──────── GIVEN DATA

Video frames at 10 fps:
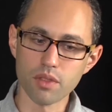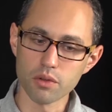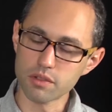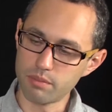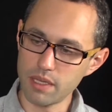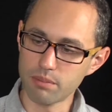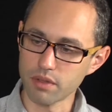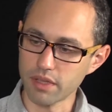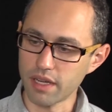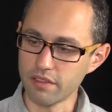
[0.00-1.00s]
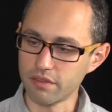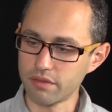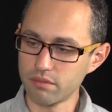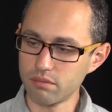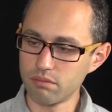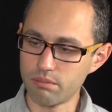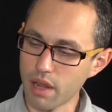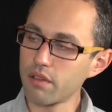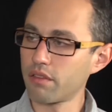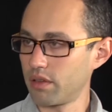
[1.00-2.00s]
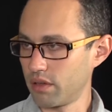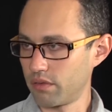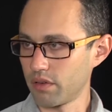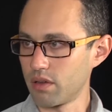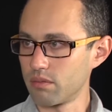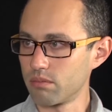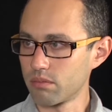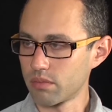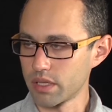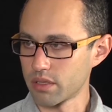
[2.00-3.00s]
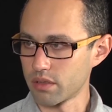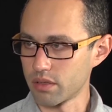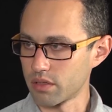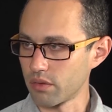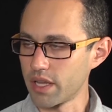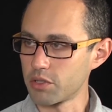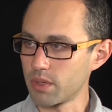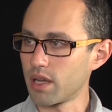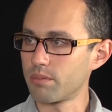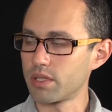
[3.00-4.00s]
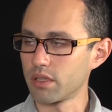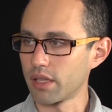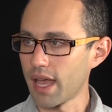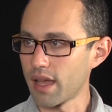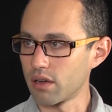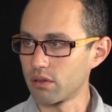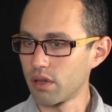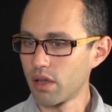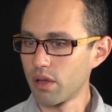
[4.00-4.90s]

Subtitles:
those people that have benefited from this arrangement up till now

────────────────

### AIM OF THE TASK
Each line of the listing above should be retyped exactly, with no pictures.

### WRITTEN REPLY
Video frames at 10 fps:
[0.00-1.00s]
[1.00-2.00s]
[2.00-3.00s]
[3.00-4.00s]
[4.00-4.90s]

Subtitles:
those people that have benefited from this arrangement up till now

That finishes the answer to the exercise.